(Records excerpted from a collection)

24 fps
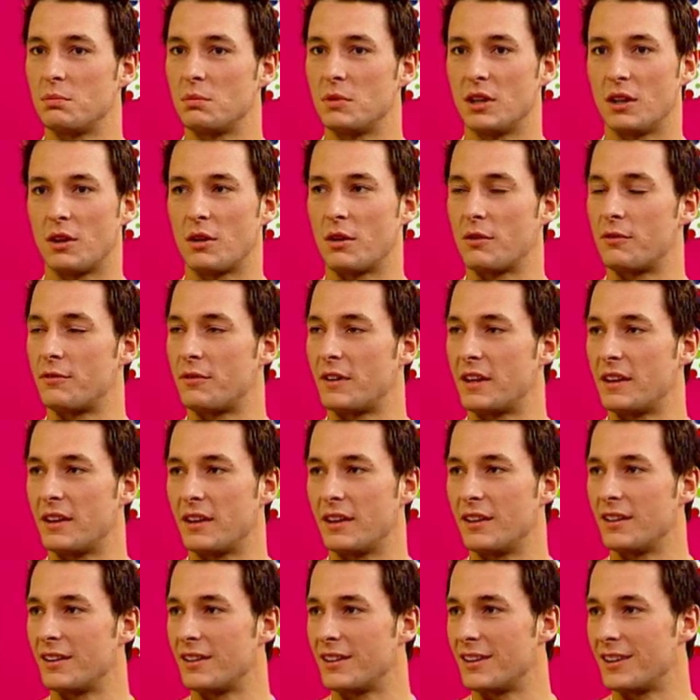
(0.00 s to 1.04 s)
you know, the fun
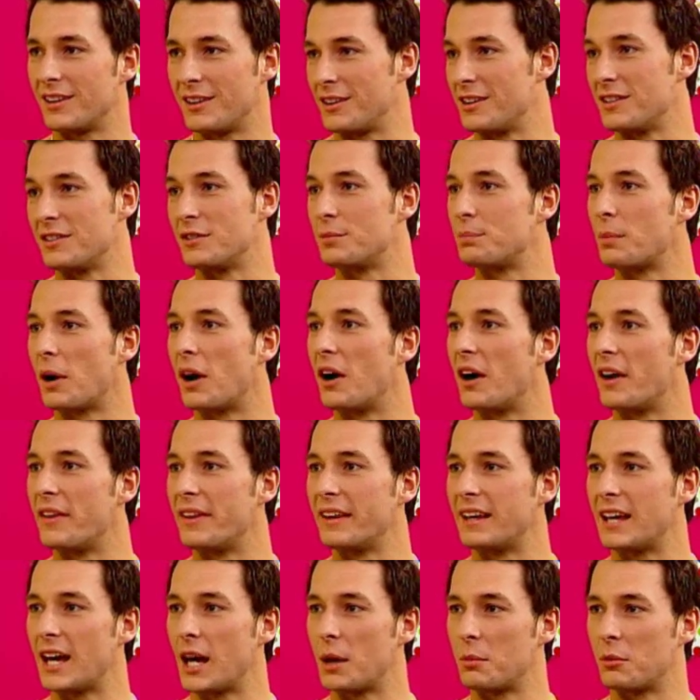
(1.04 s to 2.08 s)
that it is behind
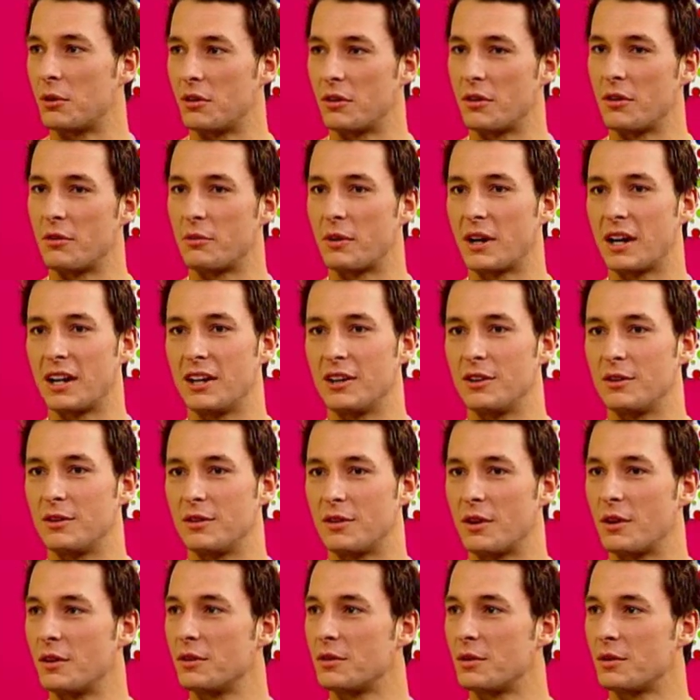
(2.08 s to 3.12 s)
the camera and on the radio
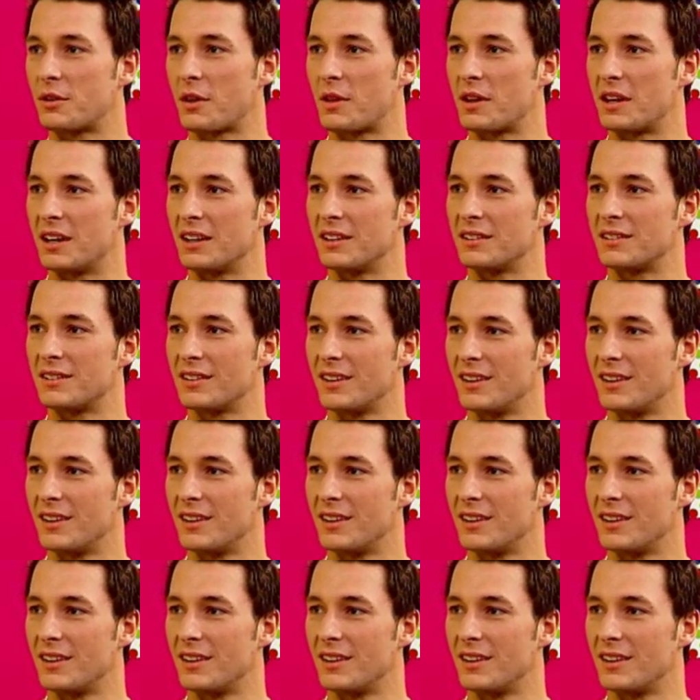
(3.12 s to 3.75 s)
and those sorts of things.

Work instructions — Return all records exactly as they stand above, except for pictures.

Finished exercise —
24 fps
(0.00 s to 1.04 s)
you know, the fun
(1.04 s to 2.08 s)
that it is behind
(2.08 s to 3.12 s)
the camera and on the radio
(3.12 s to 3.75 s)
and those sorts of things.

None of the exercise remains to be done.